Géographe de formation, boulanger de profession et aventurier de cœur, Jean-Philippe Leblanc était guide pour l’agence de voyages d’aventure Karavaniers lorsqu’il a décidé qu’il était temps pour lui de mettre l’épaule à cette roue un peu carrée de notre société et de participer au bien commun. Sa copine psychiatre l’avait sensibilisé à la cause des jeunes souffrant de troubles de santé mentale, et il a eu envie d’en emmener quelques-uns jouer dehors. Voilà comment Face aux vents est né.

Depuis 2012, il guide des groupes d’une dizaine de jeunes adultes de 18 à 30 ans qui souffrent de troubles de santé mentale – accompagnés de leurs intervenants – en camping et dans d’autres activités de plein air. Les intervenants s’occupent du volet thérapeutique. Jean-Philippe, lui, a pour mandat de les faire tripper. Le but, comme avec toutes les thérapies d’aventure : sortir ces jeunes de leur routine, favoriser leur autonomie et améliorer leur confiance en soi en les amenant à se dépasser, à relever des défis et à se faire des amis. Et, bien sûr, créer des souvenirs mémorables.

Semeur d’action

Une des premières techniques qu’un jeune apprend pour faire diminuer les hallucinations, c’est l’action. Garder les mains occupées empêche le cerveau de trop rouler. Ça tombe bien : en camping, il y a toujours quelque chose à faire. La première journée d’une expédition est dédiée au montage du camp.
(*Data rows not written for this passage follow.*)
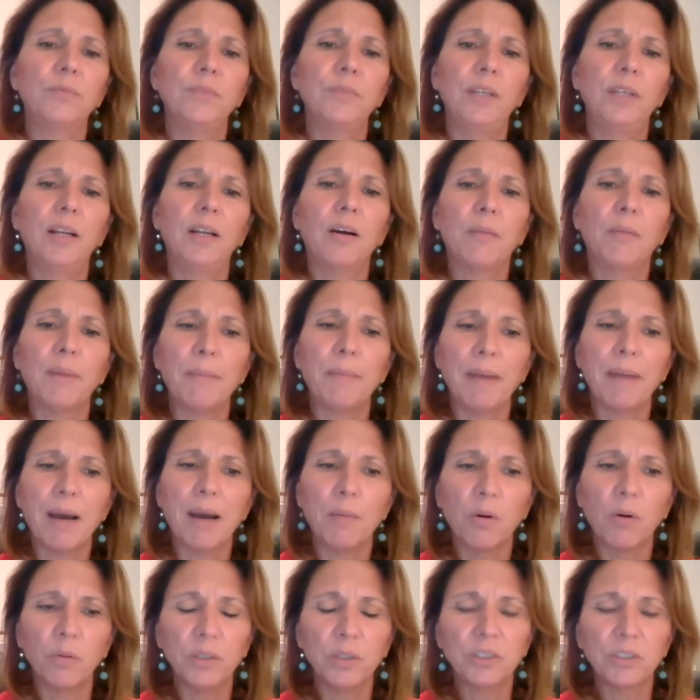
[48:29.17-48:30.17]
You know, my mom
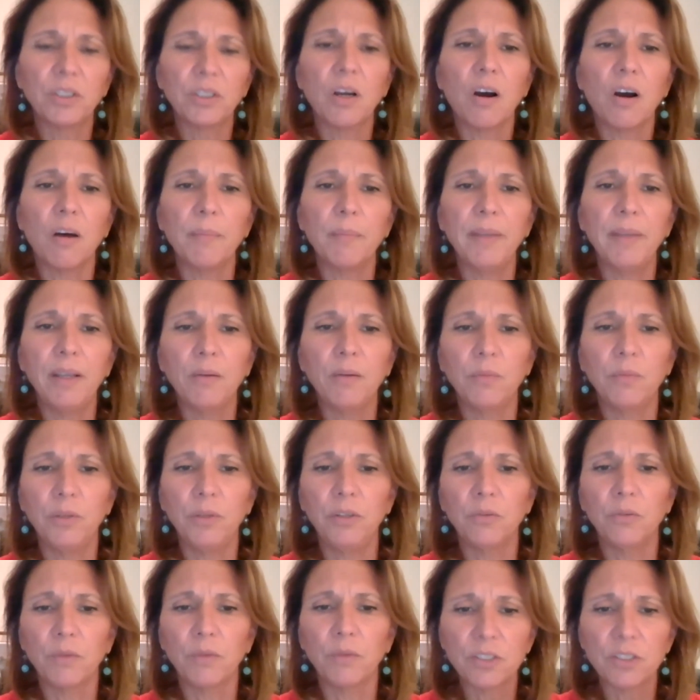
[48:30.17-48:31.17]
always taught me when
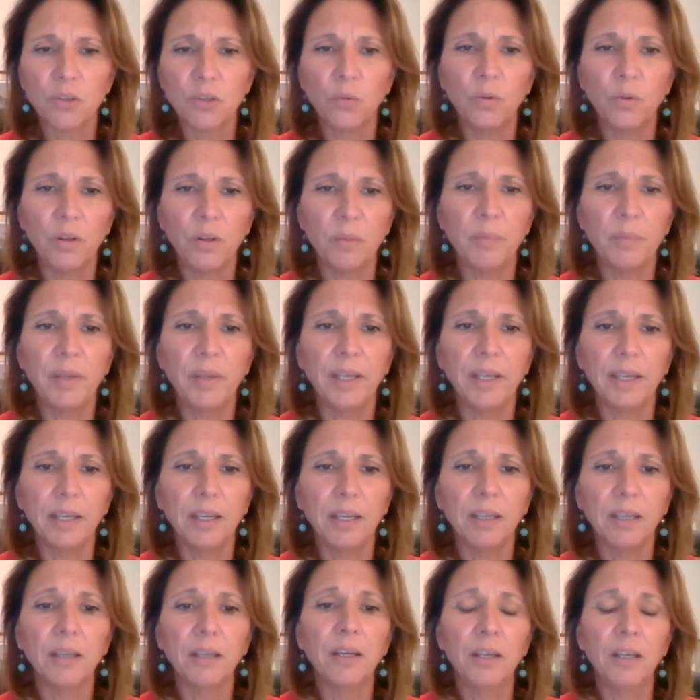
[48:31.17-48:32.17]
you wrestle with a
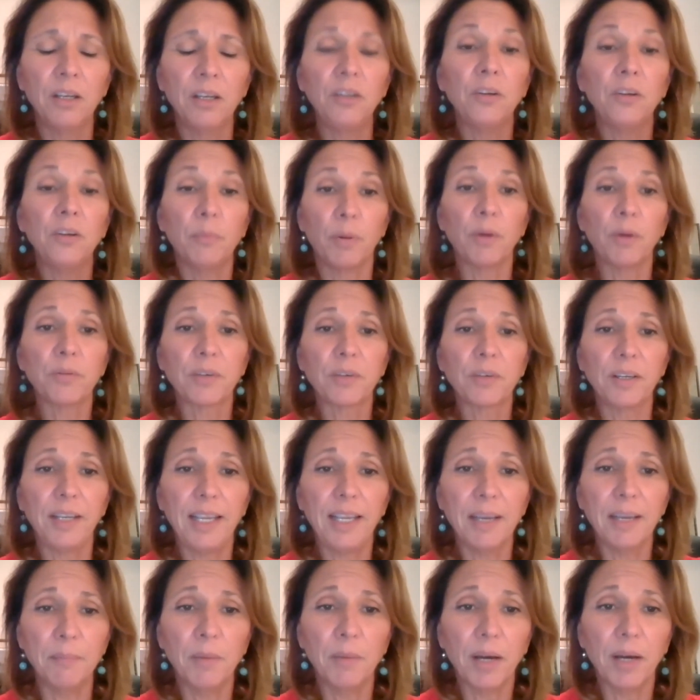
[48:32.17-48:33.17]
pig, you're both going to
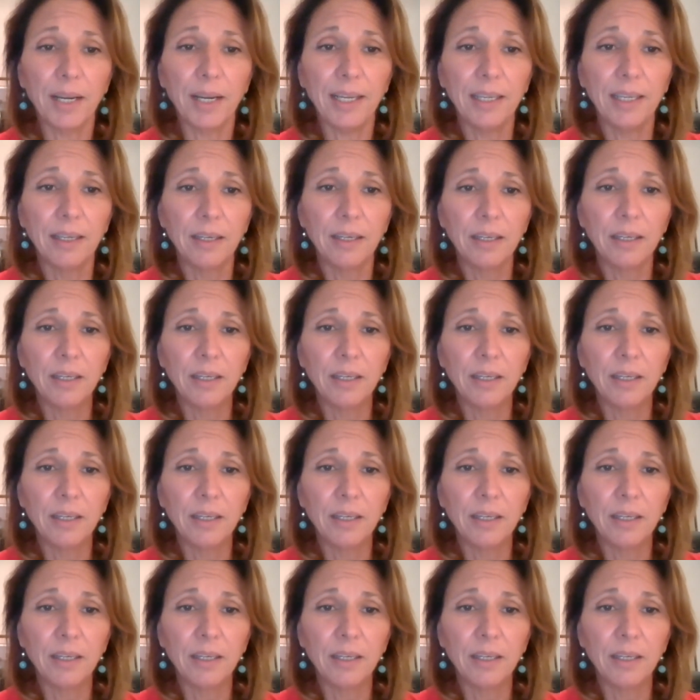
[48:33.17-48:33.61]
get muddy.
Une fois les tentes installées, les limites établies et le feu allumé, tout le monde s’attroupe sur des souches couvertes de mousse et échange… ou pas.

Ça a l’air de rien, mais pour ces jeunes, partir dans la nature, c’est tout un défi. Entre autres, la perte des repères et l’isolement avec une gang d’inconnus augmente les risques de crise aiguë. C’est pourquoi l’organisme vise avant tout à créer un environnement sécuritaire et un climat de confiance. Chaque expédition est donc préparée minutieusement  six semaines avant le départ.

Mais l’imprévu peut quand même survenir — comme la fois où un participant a vécu d’importants symptômes schizophréniques paranoïdes. « Le voyage a été difficile, raconte Jean-Philippe, mais hyper positif, puisque ça a permis à l’intervenant de mieux adapter ses traitements par la suite. »

Jean-Philippe Leblanc sait qu’il ne sera jamais témoin d’une transformation soudaine. « Ce n’est pas une renaissance. La nature n’est pas magique. » Avec Louis — qui a décidé de se tirer du trou en écoutant son récit-catastrophe — comme avec tous les autres, il a semé une graine qu’il ne verra jamais fleurir.

Quand même, ce ne sont pas les beaux moments qui manquent. À force de s’assurer à l’escalade et de ramer à l’unisson en canot, les jeunes font naître un climat de solidarité. Ils sont aussi pas mal contents quand ils réussissent à descendre une cascade de 10 mètres, mettons. « Tu ne pensais jamais être capable. Il y a une belle lueur dans tes yeux… T’es fier de toi ! Maintenant, tu as une histoire à raconter et une réussite sur laquelle construire. » Juste pour ça, pour Jean-Philippe, ça vaut la peine de continuer.